**DESCRIPTION OF THE TASK**
Exactly and only the lines below from the one containing "[00:00:02.25]" down to the one containing "[00:00:08.15]" are wanted, both included; please exclude every picture.

(Stored data)
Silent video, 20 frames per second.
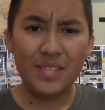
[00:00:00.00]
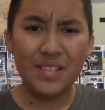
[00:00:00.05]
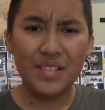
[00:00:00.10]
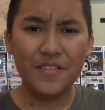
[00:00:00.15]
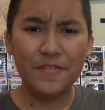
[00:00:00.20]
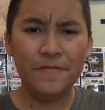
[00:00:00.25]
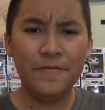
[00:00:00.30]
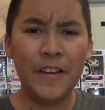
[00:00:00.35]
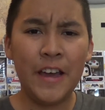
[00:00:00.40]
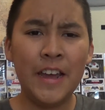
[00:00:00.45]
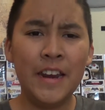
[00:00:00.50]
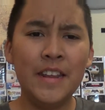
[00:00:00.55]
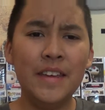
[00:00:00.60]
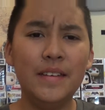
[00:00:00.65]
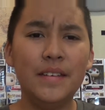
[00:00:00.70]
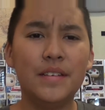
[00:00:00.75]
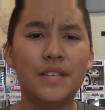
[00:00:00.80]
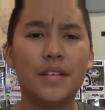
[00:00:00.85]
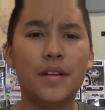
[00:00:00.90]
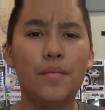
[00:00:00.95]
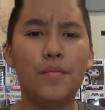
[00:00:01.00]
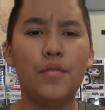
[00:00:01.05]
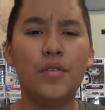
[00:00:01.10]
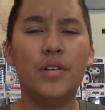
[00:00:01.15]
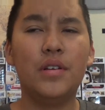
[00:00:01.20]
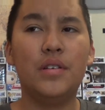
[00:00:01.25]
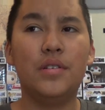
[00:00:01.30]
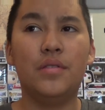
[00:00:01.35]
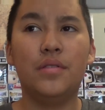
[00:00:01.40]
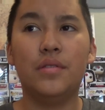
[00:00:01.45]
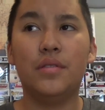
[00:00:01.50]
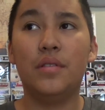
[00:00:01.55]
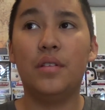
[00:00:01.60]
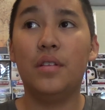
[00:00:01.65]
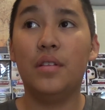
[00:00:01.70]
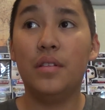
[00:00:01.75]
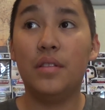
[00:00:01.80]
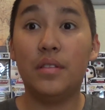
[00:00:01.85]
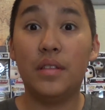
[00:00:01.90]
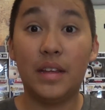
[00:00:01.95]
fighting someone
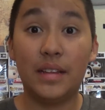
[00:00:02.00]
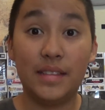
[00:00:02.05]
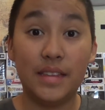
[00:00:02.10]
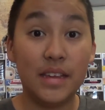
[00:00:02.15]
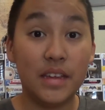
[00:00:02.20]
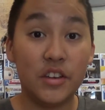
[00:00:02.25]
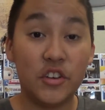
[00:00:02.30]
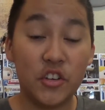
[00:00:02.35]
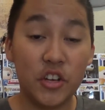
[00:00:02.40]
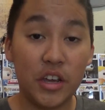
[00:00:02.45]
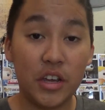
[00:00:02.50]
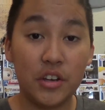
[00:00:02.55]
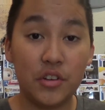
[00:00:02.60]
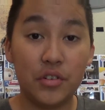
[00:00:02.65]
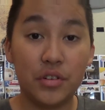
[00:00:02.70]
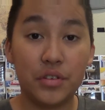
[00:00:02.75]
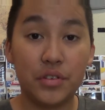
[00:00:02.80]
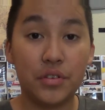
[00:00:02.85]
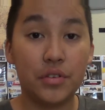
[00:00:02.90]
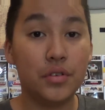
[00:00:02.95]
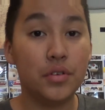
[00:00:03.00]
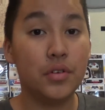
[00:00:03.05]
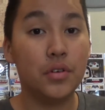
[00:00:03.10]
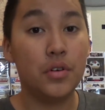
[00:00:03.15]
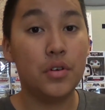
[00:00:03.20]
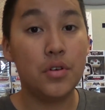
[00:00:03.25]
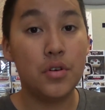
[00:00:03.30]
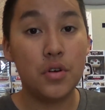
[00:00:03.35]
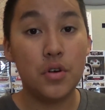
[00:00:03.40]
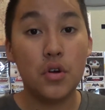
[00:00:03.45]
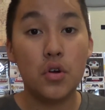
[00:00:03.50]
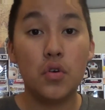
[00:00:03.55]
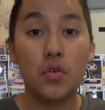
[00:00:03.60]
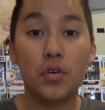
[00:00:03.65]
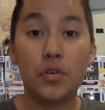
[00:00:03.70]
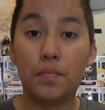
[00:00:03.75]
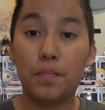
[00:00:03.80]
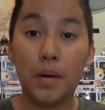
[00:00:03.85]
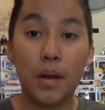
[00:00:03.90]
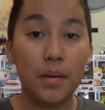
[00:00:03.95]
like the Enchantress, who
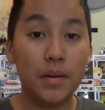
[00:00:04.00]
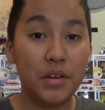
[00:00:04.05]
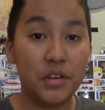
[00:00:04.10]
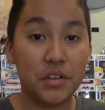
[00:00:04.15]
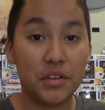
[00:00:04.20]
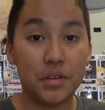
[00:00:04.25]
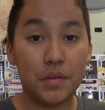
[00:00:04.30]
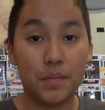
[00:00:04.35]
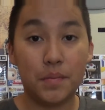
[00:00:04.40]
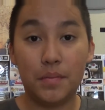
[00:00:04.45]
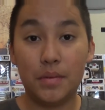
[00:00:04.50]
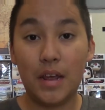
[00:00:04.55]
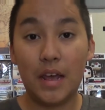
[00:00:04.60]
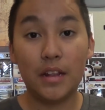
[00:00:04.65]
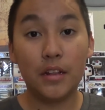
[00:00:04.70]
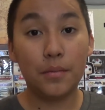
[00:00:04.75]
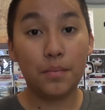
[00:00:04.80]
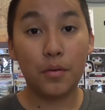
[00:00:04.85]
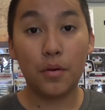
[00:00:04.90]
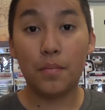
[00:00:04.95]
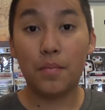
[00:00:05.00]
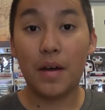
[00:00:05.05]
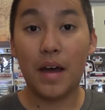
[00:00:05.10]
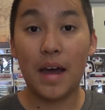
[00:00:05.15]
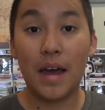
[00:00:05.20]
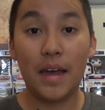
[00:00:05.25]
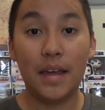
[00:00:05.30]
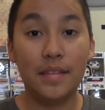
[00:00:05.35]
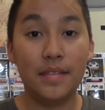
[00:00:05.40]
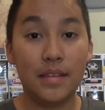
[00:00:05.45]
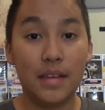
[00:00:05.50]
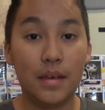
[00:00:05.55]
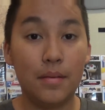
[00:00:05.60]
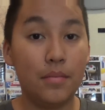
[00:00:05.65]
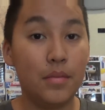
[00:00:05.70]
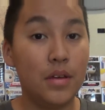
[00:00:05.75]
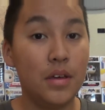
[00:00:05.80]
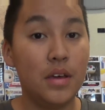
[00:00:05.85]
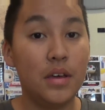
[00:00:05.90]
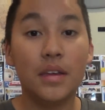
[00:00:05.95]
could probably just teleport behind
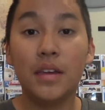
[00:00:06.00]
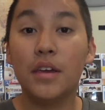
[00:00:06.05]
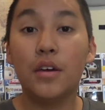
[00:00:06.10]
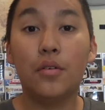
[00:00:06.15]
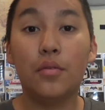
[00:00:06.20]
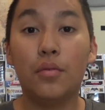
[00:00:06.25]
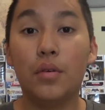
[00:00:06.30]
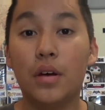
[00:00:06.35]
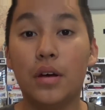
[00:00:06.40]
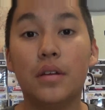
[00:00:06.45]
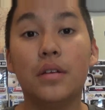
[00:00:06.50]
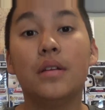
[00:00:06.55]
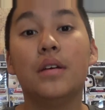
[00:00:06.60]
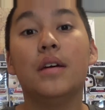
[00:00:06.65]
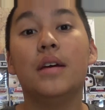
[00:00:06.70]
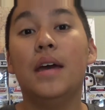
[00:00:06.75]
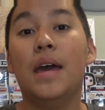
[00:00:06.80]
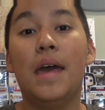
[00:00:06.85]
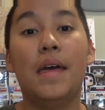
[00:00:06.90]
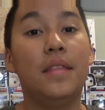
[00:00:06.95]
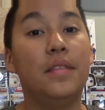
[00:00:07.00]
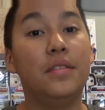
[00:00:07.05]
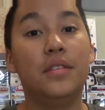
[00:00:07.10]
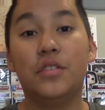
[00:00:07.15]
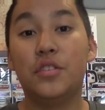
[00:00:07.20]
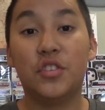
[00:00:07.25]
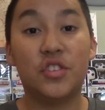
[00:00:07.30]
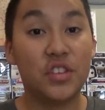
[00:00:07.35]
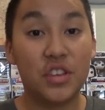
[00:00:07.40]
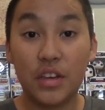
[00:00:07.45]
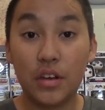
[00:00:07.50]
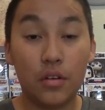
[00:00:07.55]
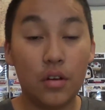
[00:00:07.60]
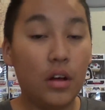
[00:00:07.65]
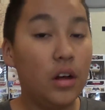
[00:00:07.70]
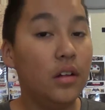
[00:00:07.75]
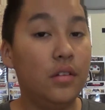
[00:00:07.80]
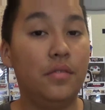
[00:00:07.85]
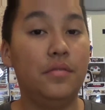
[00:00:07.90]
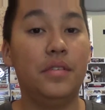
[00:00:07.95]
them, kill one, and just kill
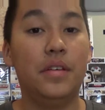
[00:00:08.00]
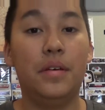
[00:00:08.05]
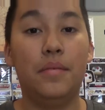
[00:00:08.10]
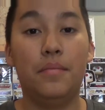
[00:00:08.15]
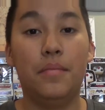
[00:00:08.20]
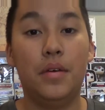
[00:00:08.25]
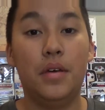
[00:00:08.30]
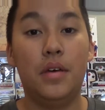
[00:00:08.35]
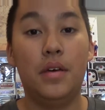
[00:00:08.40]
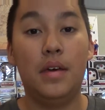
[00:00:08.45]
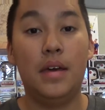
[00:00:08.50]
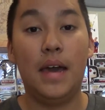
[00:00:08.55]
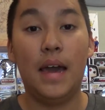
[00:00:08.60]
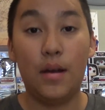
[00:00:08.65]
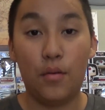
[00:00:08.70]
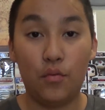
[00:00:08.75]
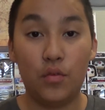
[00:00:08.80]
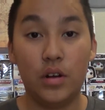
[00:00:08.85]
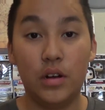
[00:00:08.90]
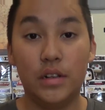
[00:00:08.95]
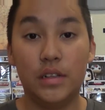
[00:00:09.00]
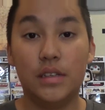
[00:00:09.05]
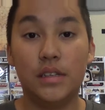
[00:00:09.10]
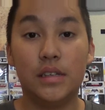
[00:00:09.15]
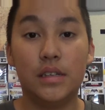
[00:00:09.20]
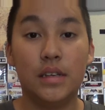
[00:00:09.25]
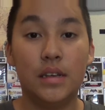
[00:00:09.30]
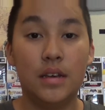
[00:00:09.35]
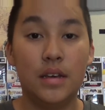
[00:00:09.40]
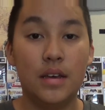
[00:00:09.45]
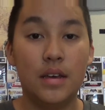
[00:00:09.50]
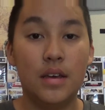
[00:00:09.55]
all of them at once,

...

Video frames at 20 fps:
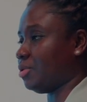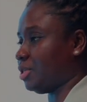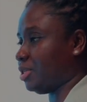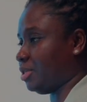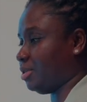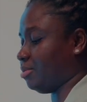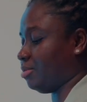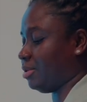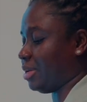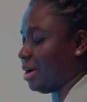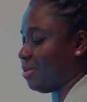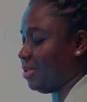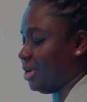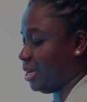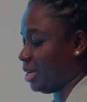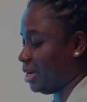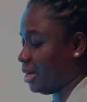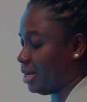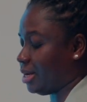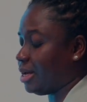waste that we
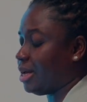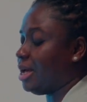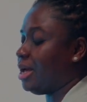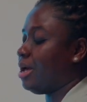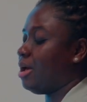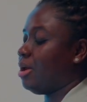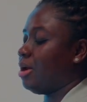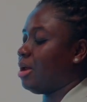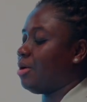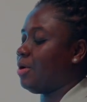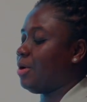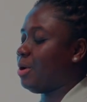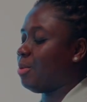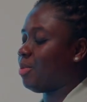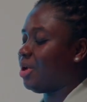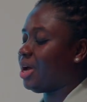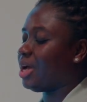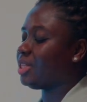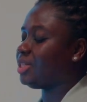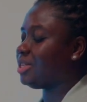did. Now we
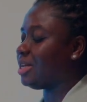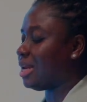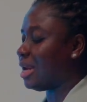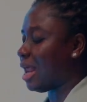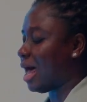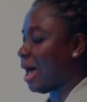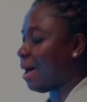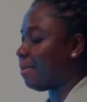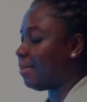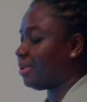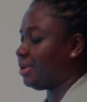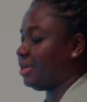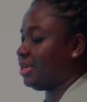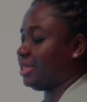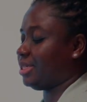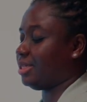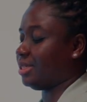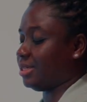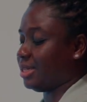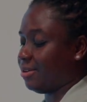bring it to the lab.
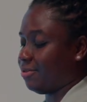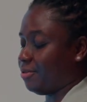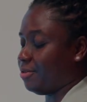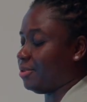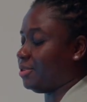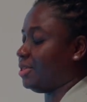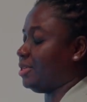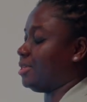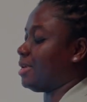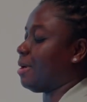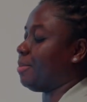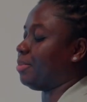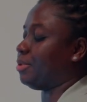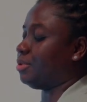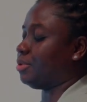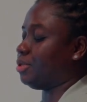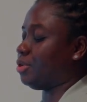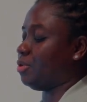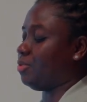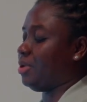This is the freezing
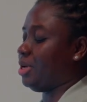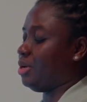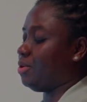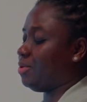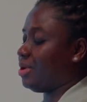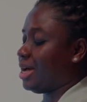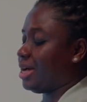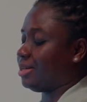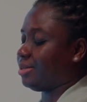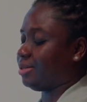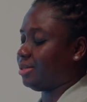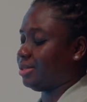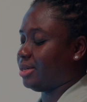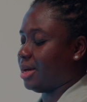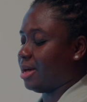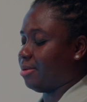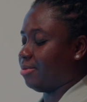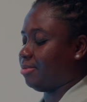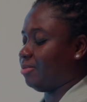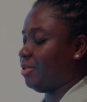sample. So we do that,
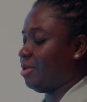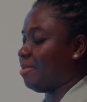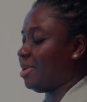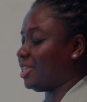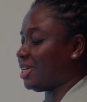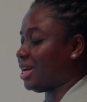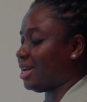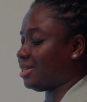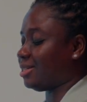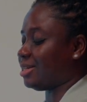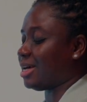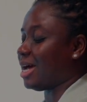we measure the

**OUTPUT FOR THIS EXERCISE**
[00:00:02.25]
[00:00:02.30]
[00:00:02.35]
[00:00:02.40]
[00:00:02.45]
[00:00:02.50]
[00:00:02.55]
[00:00:02.60]
[00:00:02.65]
[00:00:02.70]
[00:00:02.75]
[00:00:02.80]
[00:00:02.85]
[00:00:02.90]
[00:00:02.95]
[00:00:03.00]
[00:00:03.05]
[00:00:03.10]
[00:00:03.15]
[00:00:03.20]
[00:00:03.25]
[00:00:03.30]
[00:00:03.35]
[00:00:03.40]
[00:00:03.45]
[00:00:03.50]
[00:00:03.55]
[00:00:03.60]
[00:00:03.65]
[00:00:03.70]
[00:00:03.75]
[00:00:03.80]
[00:00:03.85]
[00:00:03.90]
[00:00:03.95]
like the Enchantress, who
[00:00:04.00]
[00:00:04.05]
[00:00:04.10]
[00:00:04.15]
[00:00:04.20]
[00:00:04.25]
[00:00:04.30]
[00:00:04.35]
[00:00:04.40]
[00:00:04.45]
[00:00:04.50]
[00:00:04.55]
[00:00:04.60]
[00:00:04.65]
[00:00:04.70]
[00:00:04.75]
[00:00:04.80]
[00:00:04.85]
[00:00:04.90]
[00:00:04.95]
[00:00:05.00]
[00:00:05.05]
[00:00:05.10]
[00:00:05.15]
[00:00:05.20]
[00:00:05.25]
[00:00:05.30]
[00:00:05.35]
[00:00:05.40]
[00:00:05.45]
[00:00:05.50]
[00:00:05.55]
[00:00:05.60]
[00:00:05.65]
[00:00:05.70]
[00:00:05.75]
[00:00:05.80]
[00:00:05.85]
[00:00:05.90]
[00:00:05.95]
could probably just teleport behind
[00:00:06.00]
[00:00:06.05]
[00:00:06.10]
[00:00:06.15]
[00:00:06.20]
[00:00:06.25]
[00:00:06.30]
[00:00:06.35]
[00:00:06.40]
[00:00:06.45]
[00:00:06.50]
[00:00:06.55]
[00:00:06.60]
[00:00:06.65]
[00:00:06.70]
[00:00:06.75]
[00:00:06.80]
[00:00:06.85]
[00:00:06.90]
[00:00:06.95]
[00:00:07.00]
[00:00:07.05]
[00:00:07.10]
[00:00:07.15]
[00:00:07.20]
[00:00:07.25]
[00:00:07.30]
[00:00:07.35]
[00:00:07.40]
[00:00:07.45]
[00:00:07.50]
[00:00:07.55]
[00:00:07.60]
[00:00:07.65]
[00:00:07.70]
[00:00:07.75]
[00:00:07.80]
[00:00:07.85]
[00:00:07.90]
[00:00:07.95]
them, kill one, and just kill
[00:00:08.00]
[00:00:08.05]
[00:00:08.10]
[00:00:08.15]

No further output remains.